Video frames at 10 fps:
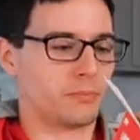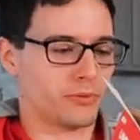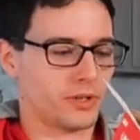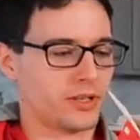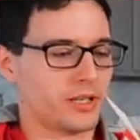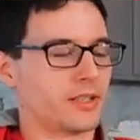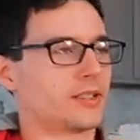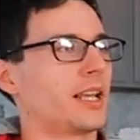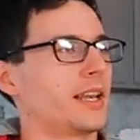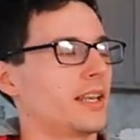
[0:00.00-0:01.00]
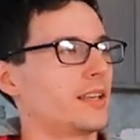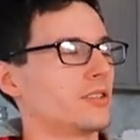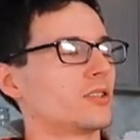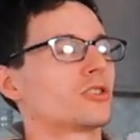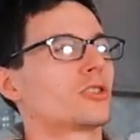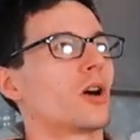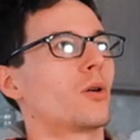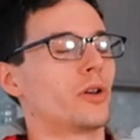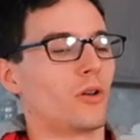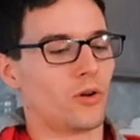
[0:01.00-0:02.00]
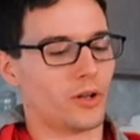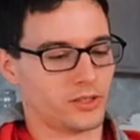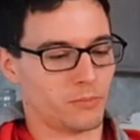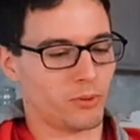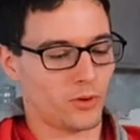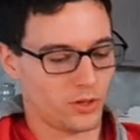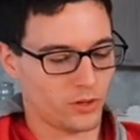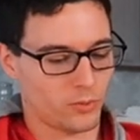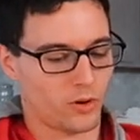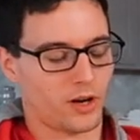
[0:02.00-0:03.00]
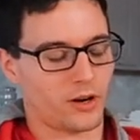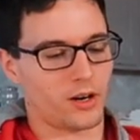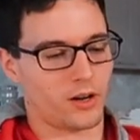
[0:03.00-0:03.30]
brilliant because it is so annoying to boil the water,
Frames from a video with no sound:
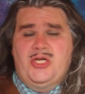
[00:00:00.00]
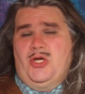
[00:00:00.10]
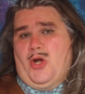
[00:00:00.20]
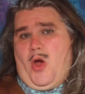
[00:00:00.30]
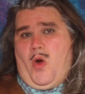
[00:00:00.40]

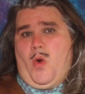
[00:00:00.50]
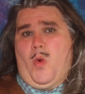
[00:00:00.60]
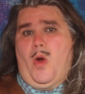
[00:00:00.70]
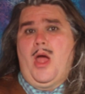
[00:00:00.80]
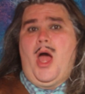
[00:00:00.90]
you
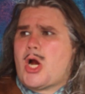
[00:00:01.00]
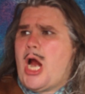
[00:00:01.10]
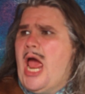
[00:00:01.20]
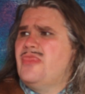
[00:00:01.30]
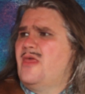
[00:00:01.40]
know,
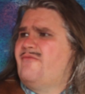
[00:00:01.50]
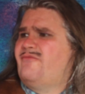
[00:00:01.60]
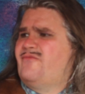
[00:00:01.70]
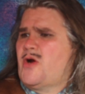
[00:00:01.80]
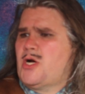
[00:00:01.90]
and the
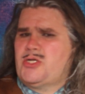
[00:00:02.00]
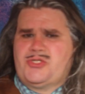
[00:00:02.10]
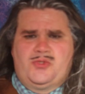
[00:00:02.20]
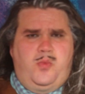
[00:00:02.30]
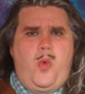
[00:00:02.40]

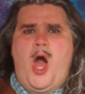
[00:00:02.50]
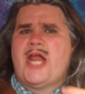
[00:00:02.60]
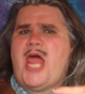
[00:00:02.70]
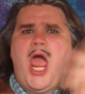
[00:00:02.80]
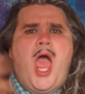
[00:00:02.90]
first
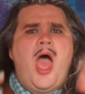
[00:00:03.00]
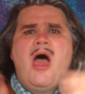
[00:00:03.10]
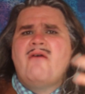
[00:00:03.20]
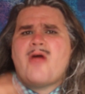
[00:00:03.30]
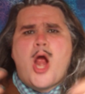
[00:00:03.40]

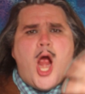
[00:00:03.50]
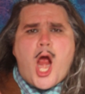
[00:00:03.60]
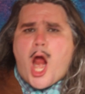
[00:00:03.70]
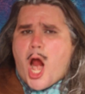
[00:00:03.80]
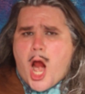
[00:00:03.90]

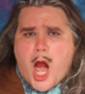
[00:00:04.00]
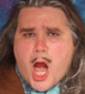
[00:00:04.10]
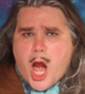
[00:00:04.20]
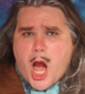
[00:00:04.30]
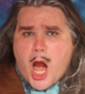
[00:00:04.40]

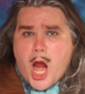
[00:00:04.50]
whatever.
---
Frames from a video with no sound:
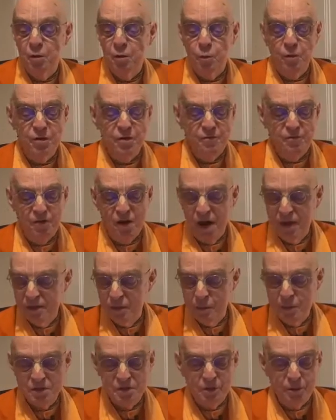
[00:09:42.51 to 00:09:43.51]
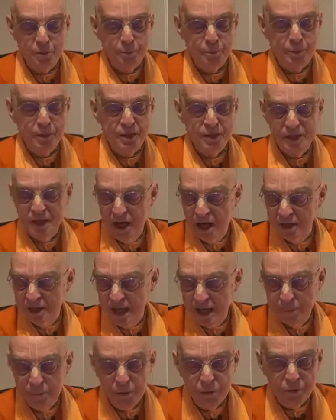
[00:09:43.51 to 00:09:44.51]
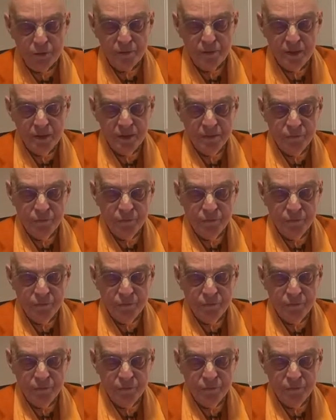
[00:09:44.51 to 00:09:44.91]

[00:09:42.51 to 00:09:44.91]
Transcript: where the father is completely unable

# [WHAT YOU HAVE TO DO]
Going by the data above, the answer is exactly the lines from the one holding "Video frames at" to the one holding "[00:00:00.80]", both kept, with the pictures left out.

# [YOUR SOLUTION]
Video frames at 10 fps:
[0:00.00-0:01.00]
[0:01.00-0:02.00]
[0:02.00-0:03.00]
[0:03.00-0:03.30]
brilliant because it is so annoying to boil the water,
Frames from a video with no sound:
[00:00:00.00]
[00:00:00.10]
[00:00:00.20]
[00:00:00.30]
[00:00:00.40]

[00:00:00.50]
[00:00:00.60]
[00:00:00.70]
[00:00:00.80]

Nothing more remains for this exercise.